WHAT IS NEEDED: Below are records; copy every line among them that contains the word "with".

[Collected data]
BEGIN

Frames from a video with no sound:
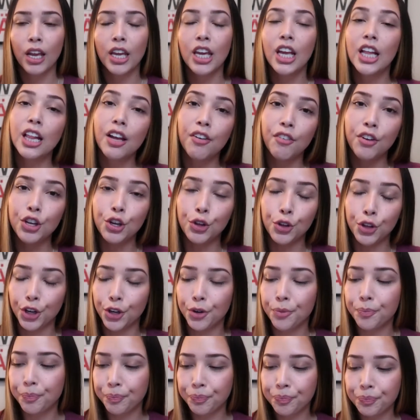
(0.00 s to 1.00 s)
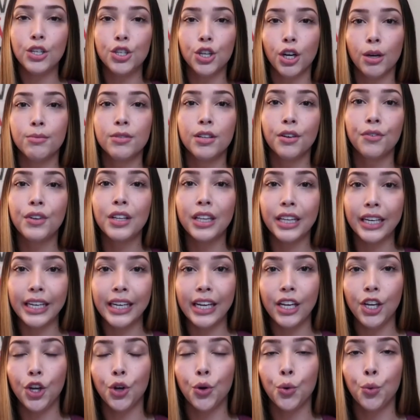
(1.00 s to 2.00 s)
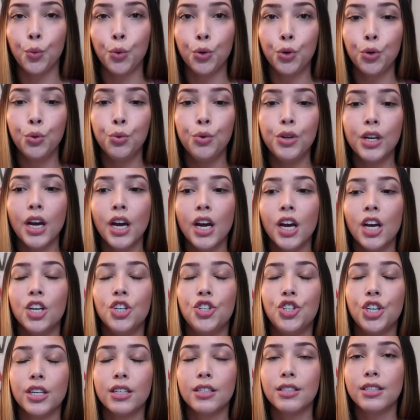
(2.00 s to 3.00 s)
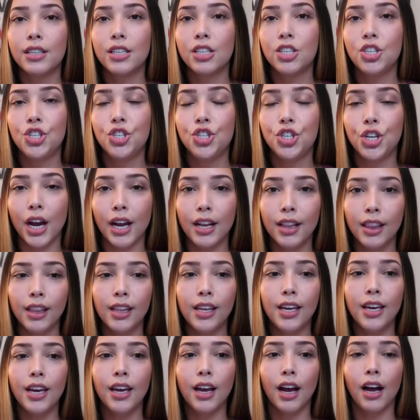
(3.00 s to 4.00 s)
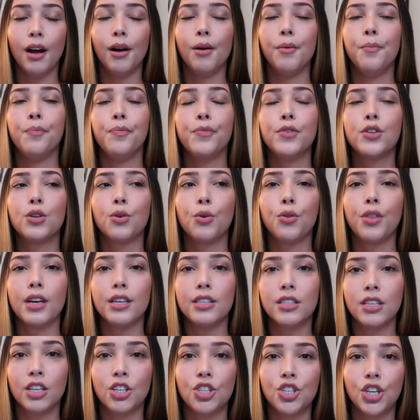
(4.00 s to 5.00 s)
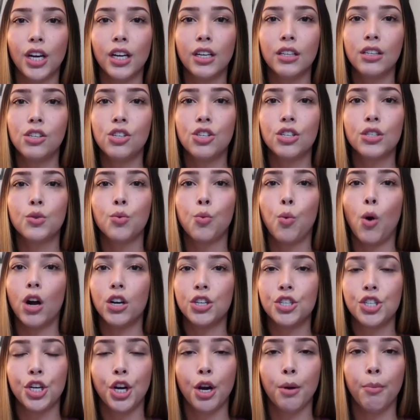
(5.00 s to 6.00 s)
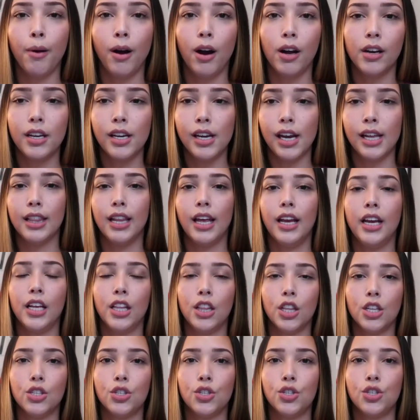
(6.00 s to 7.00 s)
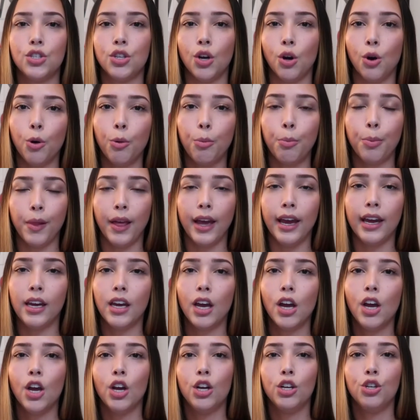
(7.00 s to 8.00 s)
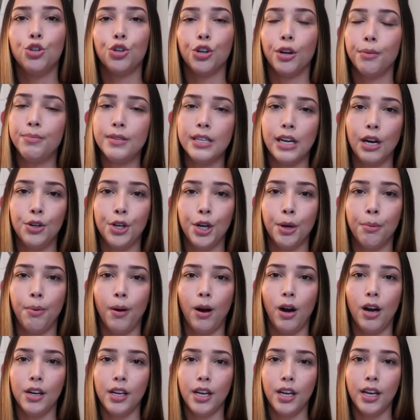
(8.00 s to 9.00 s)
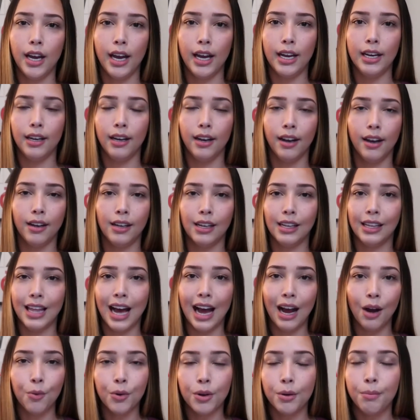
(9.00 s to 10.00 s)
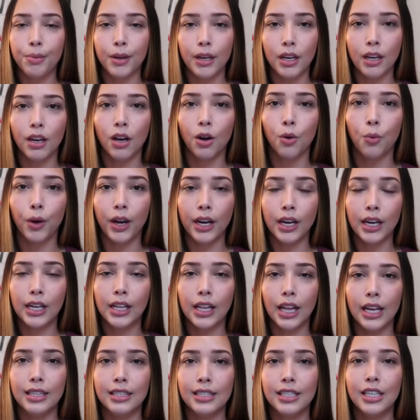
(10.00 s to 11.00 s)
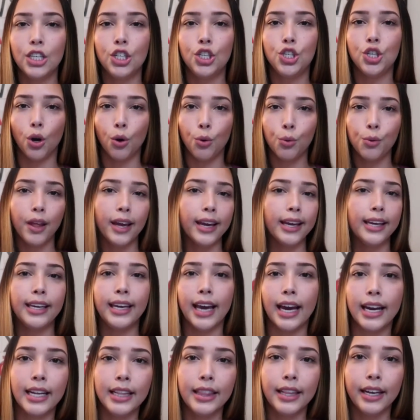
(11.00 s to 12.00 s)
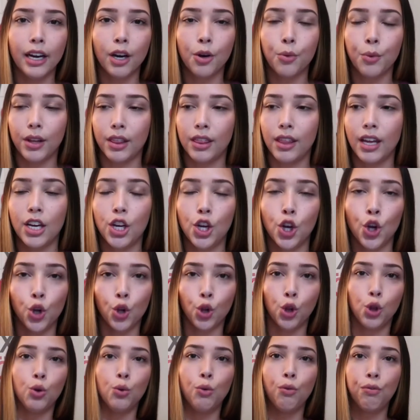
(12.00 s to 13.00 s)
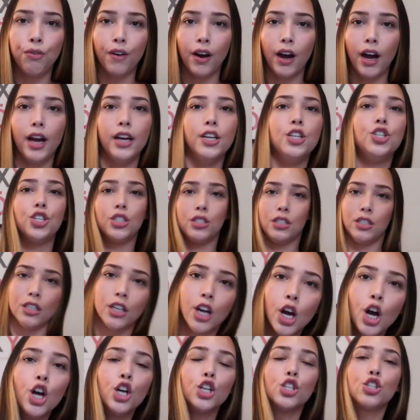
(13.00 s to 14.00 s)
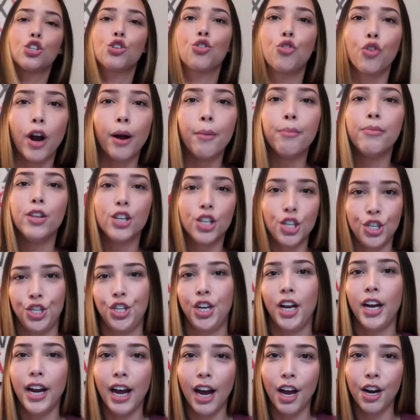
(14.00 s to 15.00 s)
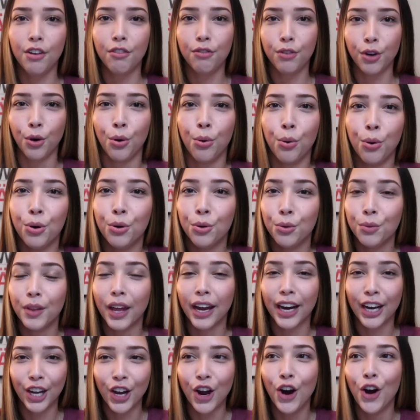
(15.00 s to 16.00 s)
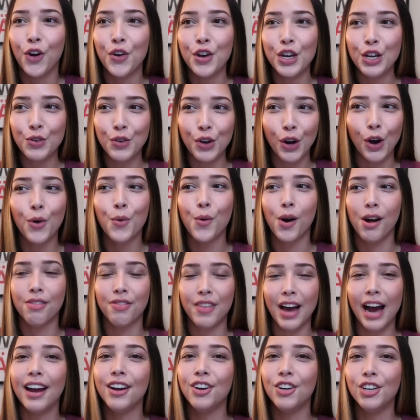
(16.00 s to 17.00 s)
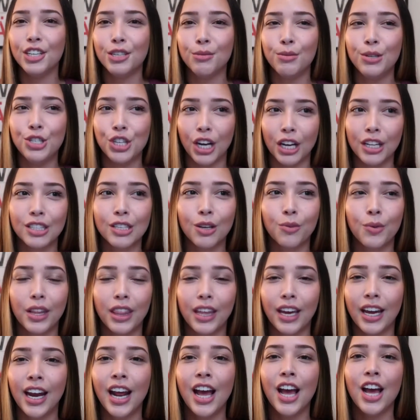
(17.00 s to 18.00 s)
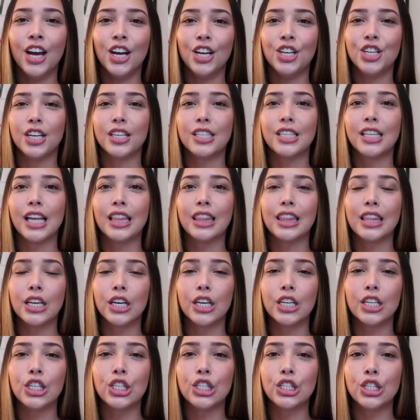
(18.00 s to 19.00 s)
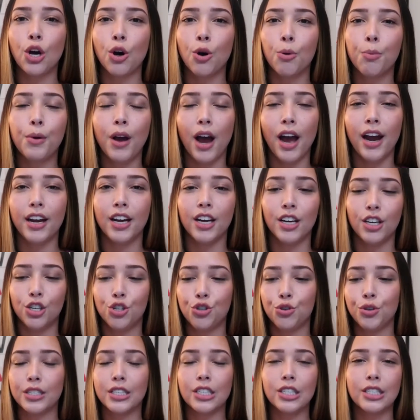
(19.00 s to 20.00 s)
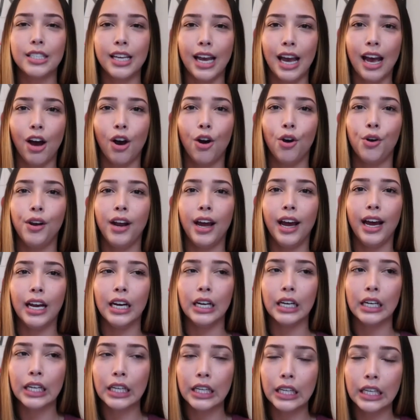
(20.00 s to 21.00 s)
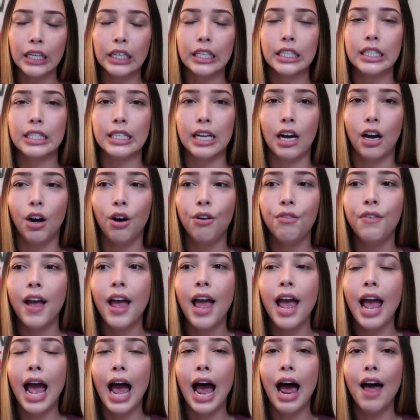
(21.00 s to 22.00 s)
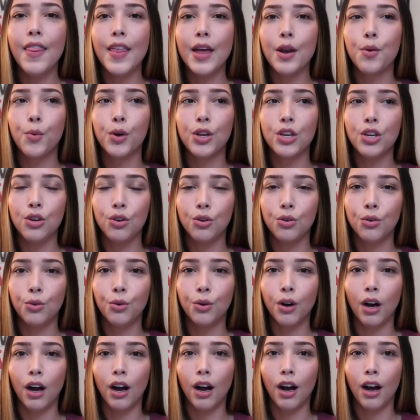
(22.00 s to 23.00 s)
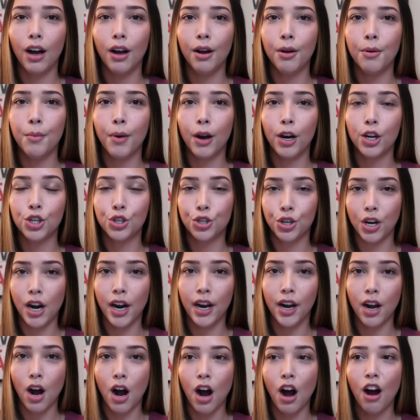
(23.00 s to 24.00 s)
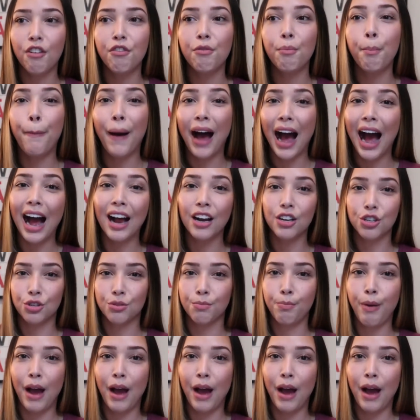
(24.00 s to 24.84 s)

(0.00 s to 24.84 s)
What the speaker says: you live and you learn. In terms of cleaning your wound, just gently, so they suggest just washing your body and letting the soap like drip down your body, and that would be a way to cleanse it. Don't like get in there with like your loofah and just scrub the shit out of your wound. Like, no, you don't want that. You need to be gentle with it. Just let the soap kind of drizzle down and clean itself. And then when you are drying off, pat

END

SOLUTION FOR THIS PROBLEM:
Frames from a video with no sound:
What the speaker says: you live and you learn. In terms of cleaning your wound, just gently, so they suggest just washing your body and letting the soap like drip down your body, and that would be a way to cleanse it. Don't like get in there with like your loofah and just scrub the shit out of your wound. Like, no, you don't want that. You need to be gentle with it. Just let the soap kind of drizzle down and clean itself. And then when you are drying off, pat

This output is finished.